Supporting Evidence: Rinehart • When the narrator dresses as Rinehart, he fools several people, including members of Reverend Rinehart's congregation. "Yes," I said quickly, dabbing my mouth with a handkerchief...I wanted to tell them that Rinehart was a fraud, but now there came a shout from inside the church and I heard a burst of music." "Just lissen to it, Sister Harris. That's the new kind of guitar music I told you Rever'n Rinehart got for us. (Ellison 497) Additionally, he discusses how another sister found Rinehart's sermon inspirational.
Supporting Evidence: Rinehart • The narrator seems to understand that every person has a truth and that it is spoken in another way. "It was as true as I was true...Perhaps the truth was always a lie." (Ellison 498) The narrator, through Rinehart begins to see that maybe his understanding was not what he thought it was and that Rinehart was playing the game the narrator was supposed to play.
So What: Rinehart • The people's acceptance of the Narrator's disguise as Rinehart shows how they chose to see what they wanted instead of seeing the truth. This also shows a change in the narrator.

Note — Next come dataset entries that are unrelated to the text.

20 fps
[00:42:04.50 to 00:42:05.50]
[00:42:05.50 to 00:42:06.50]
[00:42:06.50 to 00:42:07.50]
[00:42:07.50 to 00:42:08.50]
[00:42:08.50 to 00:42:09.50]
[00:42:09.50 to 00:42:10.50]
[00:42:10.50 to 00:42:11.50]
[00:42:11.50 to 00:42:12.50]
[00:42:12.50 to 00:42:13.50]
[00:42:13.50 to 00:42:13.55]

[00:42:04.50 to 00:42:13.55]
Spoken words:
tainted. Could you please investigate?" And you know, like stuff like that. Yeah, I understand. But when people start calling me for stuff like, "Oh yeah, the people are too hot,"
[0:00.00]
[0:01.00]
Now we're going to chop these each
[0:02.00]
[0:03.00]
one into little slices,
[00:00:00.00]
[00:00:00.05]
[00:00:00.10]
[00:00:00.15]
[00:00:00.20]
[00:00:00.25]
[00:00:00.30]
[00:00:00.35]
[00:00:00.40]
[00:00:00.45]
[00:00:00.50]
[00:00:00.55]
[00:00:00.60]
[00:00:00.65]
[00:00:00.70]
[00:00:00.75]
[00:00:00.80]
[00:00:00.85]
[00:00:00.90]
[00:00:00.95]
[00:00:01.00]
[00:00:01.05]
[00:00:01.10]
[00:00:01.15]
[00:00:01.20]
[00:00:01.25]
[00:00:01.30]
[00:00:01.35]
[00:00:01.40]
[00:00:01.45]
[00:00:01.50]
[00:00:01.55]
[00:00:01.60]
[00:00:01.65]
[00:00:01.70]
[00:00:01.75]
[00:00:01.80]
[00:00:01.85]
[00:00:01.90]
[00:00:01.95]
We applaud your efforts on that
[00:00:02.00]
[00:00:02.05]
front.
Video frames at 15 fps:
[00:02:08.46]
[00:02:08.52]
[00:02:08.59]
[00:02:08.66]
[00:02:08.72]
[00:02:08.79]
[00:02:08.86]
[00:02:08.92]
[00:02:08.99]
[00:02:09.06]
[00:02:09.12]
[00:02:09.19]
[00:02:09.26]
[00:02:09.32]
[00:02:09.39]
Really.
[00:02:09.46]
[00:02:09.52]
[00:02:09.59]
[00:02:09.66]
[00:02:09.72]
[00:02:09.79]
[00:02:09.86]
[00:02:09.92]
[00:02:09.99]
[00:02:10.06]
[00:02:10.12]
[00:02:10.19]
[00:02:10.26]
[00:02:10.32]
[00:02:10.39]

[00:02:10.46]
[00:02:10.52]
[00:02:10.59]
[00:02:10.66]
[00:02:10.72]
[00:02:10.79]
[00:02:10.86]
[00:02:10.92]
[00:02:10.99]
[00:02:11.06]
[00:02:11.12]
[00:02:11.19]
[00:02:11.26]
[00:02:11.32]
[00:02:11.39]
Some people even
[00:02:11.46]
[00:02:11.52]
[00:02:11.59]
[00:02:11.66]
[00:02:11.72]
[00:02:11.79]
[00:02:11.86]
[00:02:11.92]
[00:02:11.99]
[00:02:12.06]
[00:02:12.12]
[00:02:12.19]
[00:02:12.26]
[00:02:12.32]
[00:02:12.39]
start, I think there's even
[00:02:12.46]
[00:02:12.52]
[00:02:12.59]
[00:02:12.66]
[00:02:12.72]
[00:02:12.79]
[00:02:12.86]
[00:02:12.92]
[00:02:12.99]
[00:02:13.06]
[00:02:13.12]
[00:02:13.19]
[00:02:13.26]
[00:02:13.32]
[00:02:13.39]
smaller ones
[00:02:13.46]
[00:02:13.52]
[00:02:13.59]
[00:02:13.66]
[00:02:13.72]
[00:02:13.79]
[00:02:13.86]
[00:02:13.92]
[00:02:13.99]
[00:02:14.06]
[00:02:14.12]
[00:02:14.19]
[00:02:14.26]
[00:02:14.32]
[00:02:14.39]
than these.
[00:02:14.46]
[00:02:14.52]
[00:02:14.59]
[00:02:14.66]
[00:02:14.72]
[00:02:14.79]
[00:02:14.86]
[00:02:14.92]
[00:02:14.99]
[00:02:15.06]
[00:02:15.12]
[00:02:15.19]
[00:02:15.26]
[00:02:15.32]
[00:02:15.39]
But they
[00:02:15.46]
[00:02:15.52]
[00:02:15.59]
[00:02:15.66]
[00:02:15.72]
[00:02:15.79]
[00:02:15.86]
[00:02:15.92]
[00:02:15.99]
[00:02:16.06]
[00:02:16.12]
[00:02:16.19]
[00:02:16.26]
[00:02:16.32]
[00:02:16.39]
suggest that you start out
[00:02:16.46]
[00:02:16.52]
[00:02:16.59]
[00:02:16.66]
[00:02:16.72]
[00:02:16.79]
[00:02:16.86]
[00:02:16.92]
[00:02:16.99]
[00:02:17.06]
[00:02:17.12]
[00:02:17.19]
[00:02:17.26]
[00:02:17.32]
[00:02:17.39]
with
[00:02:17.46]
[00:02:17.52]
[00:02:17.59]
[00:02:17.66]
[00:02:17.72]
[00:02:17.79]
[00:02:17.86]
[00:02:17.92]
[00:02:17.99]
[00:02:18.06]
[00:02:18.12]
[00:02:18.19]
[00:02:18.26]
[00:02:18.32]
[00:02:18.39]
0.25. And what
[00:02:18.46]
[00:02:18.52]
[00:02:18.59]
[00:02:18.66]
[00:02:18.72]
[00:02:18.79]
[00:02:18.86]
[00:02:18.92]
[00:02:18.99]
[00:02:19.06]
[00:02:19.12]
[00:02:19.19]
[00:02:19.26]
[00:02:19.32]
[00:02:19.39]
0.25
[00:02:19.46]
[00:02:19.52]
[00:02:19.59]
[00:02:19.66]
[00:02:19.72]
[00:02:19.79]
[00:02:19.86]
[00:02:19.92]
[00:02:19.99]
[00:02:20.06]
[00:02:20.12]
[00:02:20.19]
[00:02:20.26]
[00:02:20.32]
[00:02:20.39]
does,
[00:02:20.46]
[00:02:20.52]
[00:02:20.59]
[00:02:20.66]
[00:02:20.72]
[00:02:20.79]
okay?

As a young man, he was always the one deceived by his the disguise but now he is the one deceiving others. This exemplifies how the narrator has been disguising himself as what others want him to be since as far back as the battle royale.
So What: Rinehart • Rinehart, and his array of multiple disguises, are an extreme example of the deception of disguise. Rinehart reveals how people, in mass, can be betrayed by a single person. Although he has encountered people who have become powerful due to their disguises in his past, this is the moment where the narrator is hit with the possibilities that the power of disguise can give a person.
Supporting Evidence: Brother Hambro • "It's a risk which we must take. All of us must sacrifice for the good of the whole. Change is achieved through sacrifice." (Ellison 502) The brotherhood worries about the pressing needs of the whole brotherhood rather than the needs of the people.
So What: Brother Hambro • As a young man, he was sacrificed by Bledsoe when he made a mistake because Bledsoe was trying to save his own skin. Likewise, he learned that the point of his speech was sacrificed for the entertainment of the white people down south. The narrator understands that the brotherhood disguised him from their goal of bettering themselves because in order to do that, they had to sacrifice the narrator and the rest of Harlem. This time, the narrator seems to understand the brotherhood did not have the good intentions he believed they had originally had. He figured out that he had also disguised himself from the reality that the brotherhood was shedding his people for the good of the brotherhood as a whole, giving him a need for revenge.
Conclusion • “Vision is the art of seeing what is invisible to others.” Jonathan Swift. • The narrators discoveries of how disguises can affect what people believe is true or not is still evident in our lives. Politicians do it all the time, making us believe something that may not be true in order for us to elect them. Ellison's words were meant to explain the social injustices of his day and he revealed them through a narrator who isn't much different than you or me. He was young, only intending to find his way, through work and education. He was marred by past events at home and in college and this was the turning point in his life, where he discovered the true intentions of what people wanted him to do. Therefore, let's pose a question, "How do people intend to use you and are they blind to the real issues of humanity and how can you be made aware?"